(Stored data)
⟨
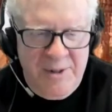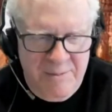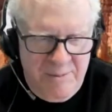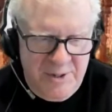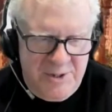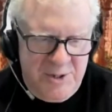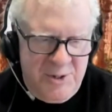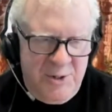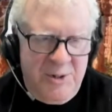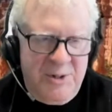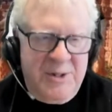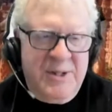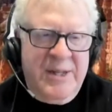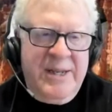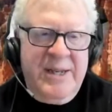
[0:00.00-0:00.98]
But
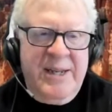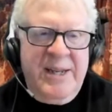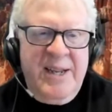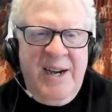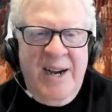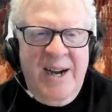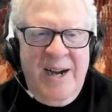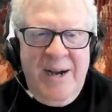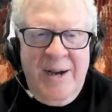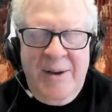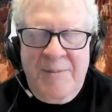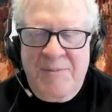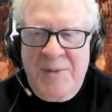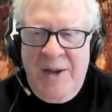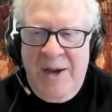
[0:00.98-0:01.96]
certainly
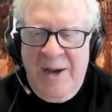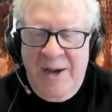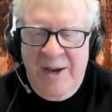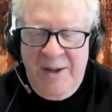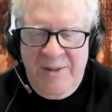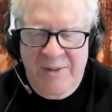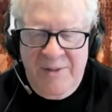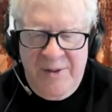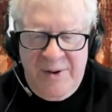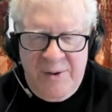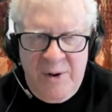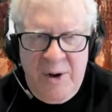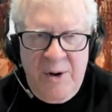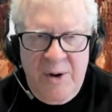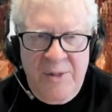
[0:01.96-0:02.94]

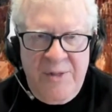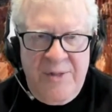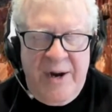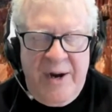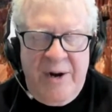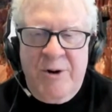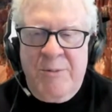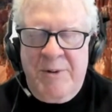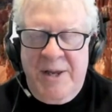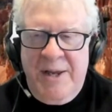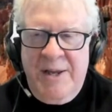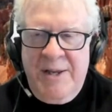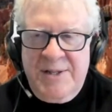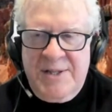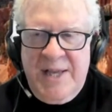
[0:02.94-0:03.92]
there are
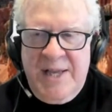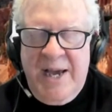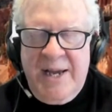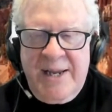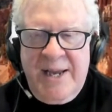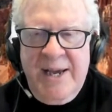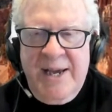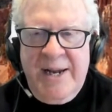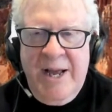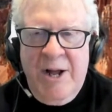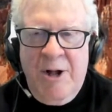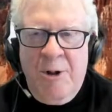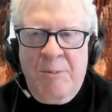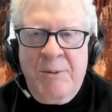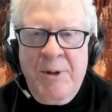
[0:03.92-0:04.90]
therapies that
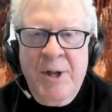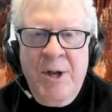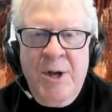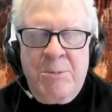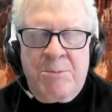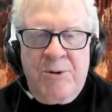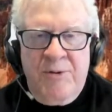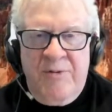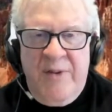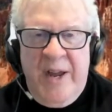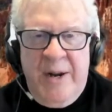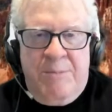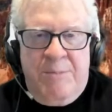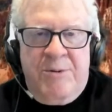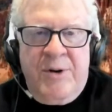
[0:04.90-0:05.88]
can help
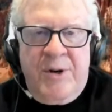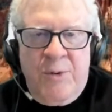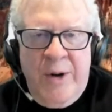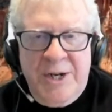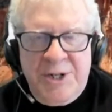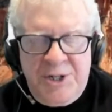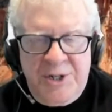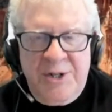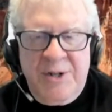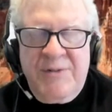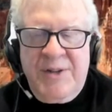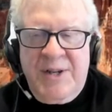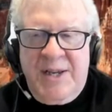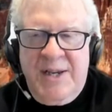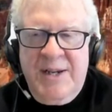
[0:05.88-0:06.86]
prevent
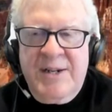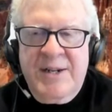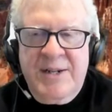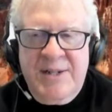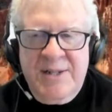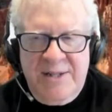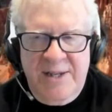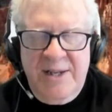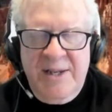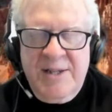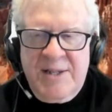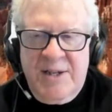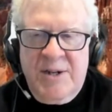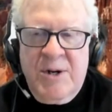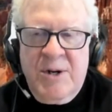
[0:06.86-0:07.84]
progression of the kidney
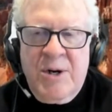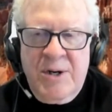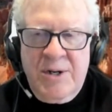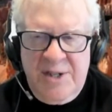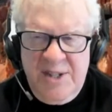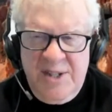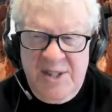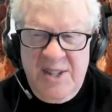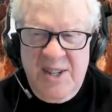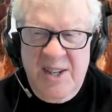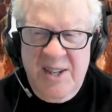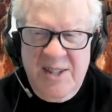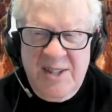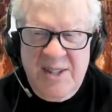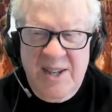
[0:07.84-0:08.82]
disease and heart
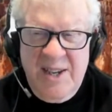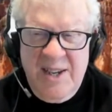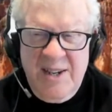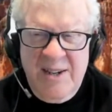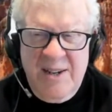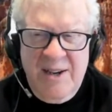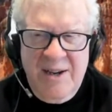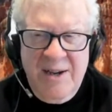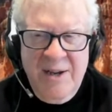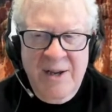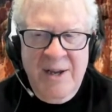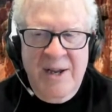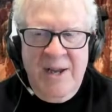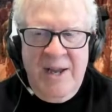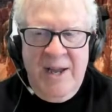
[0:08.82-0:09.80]
disease, and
⟩
Only an exact copy of the entries, with no pictures, is expected as the answer.

### Output for this task
[0:00.00-0:00.98]
But
[0:00.98-0:01.96]
certainly
[0:01.96-0:02.94]

[0:02.94-0:03.92]
there are
[0:03.92-0:04.90]
therapies that
[0:04.90-0:05.88]
can help
[0:05.88-0:06.86]
prevent
[0:06.86-0:07.84]
progression of the kidney
[0:07.84-0:08.82]
disease and heart
[0:08.82-0:09.80]
disease, and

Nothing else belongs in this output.